▸ **TO DO**
Output the data word for word, dropping every image.

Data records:
+-------+
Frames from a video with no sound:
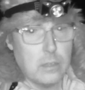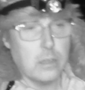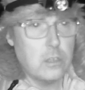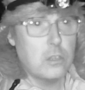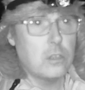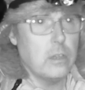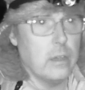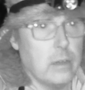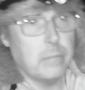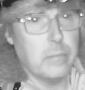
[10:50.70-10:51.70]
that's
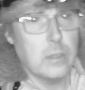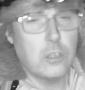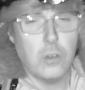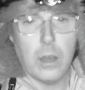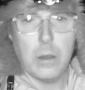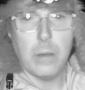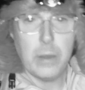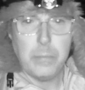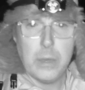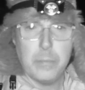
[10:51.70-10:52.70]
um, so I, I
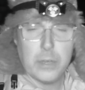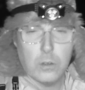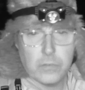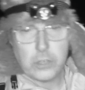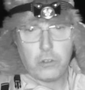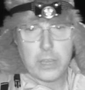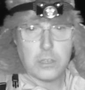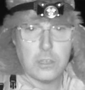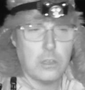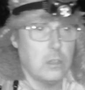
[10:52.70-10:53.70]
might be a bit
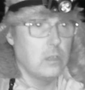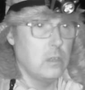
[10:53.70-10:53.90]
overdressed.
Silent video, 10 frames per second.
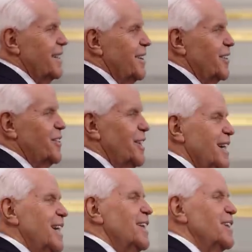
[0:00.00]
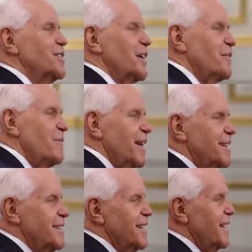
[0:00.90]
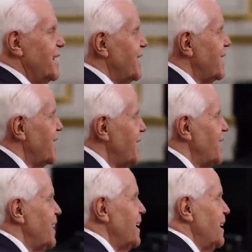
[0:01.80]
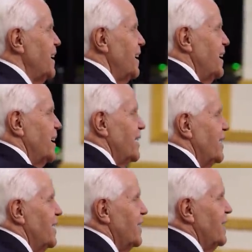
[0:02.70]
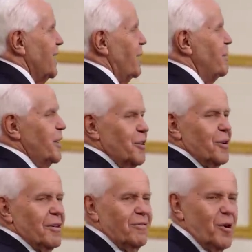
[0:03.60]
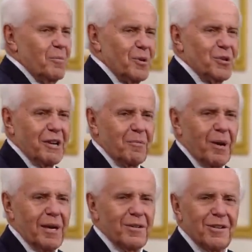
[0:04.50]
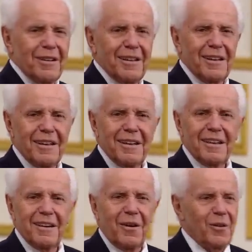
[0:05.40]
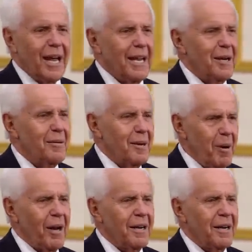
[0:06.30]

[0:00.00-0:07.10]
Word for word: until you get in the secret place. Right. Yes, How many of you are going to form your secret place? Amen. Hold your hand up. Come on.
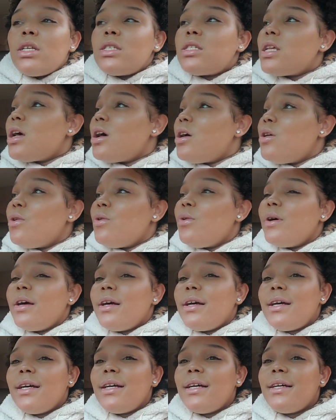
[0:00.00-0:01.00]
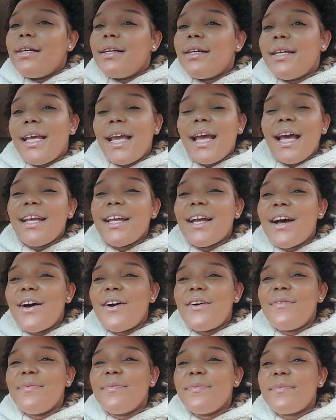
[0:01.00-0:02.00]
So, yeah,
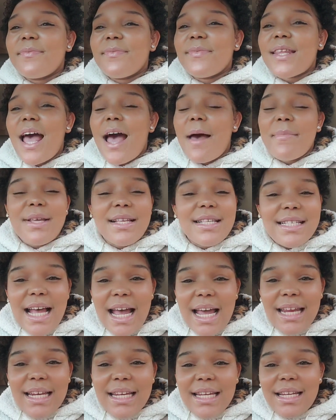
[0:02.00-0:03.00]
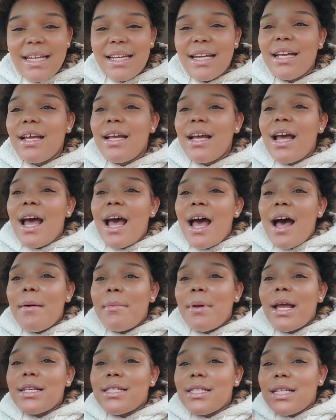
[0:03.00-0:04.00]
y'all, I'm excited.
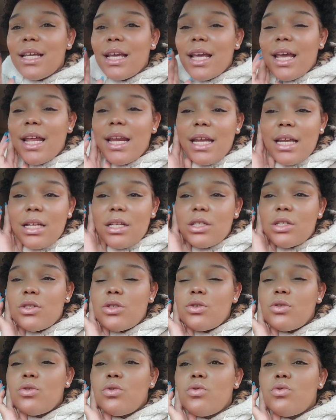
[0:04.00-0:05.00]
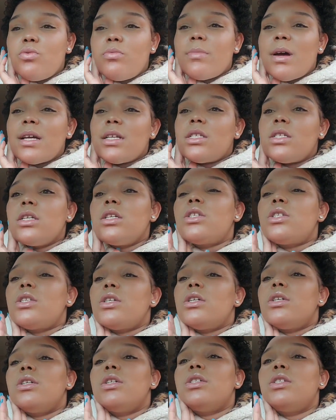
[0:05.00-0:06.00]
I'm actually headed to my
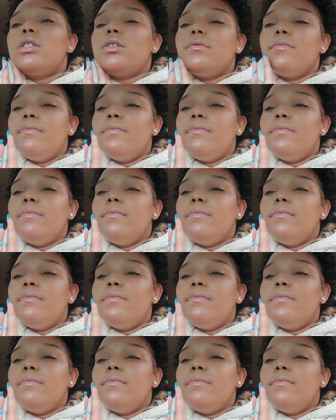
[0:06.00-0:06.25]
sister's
+-------+
▸ **FINISHED TASK**
Frames from a video with no sound:
[10:50.70-10:51.70]
that's
[10:51.70-10:52.70]
um, so I, I
[10:52.70-10:53.70]
might be a bit
[10:53.70-10:53.90]
overdressed.
Silent video, 10 frames per second.
[0:00.00]
[0:00.90]
[0:01.80]
[0:02.70]
[0:03.60]
[0:04.50]
[0:05.40]
[0:06.30]

[0:00.00-0:07.10]
Word for word: until you get in the secret place. Right. Yes, How many of you are going to form your secret place? Amen. Hold your hand up. Come on.
[0:00.00-0:01.00]
[0:01.00-0:02.00]
So, yeah,
[0:02.00-0:03.00]
[0:03.00-0:04.00]
y'all, I'm excited.
[0:04.00-0:05.00]
[0:05.00-0:06.00]
I'm actually headed to my
[0:06.00-0:06.25]
sister's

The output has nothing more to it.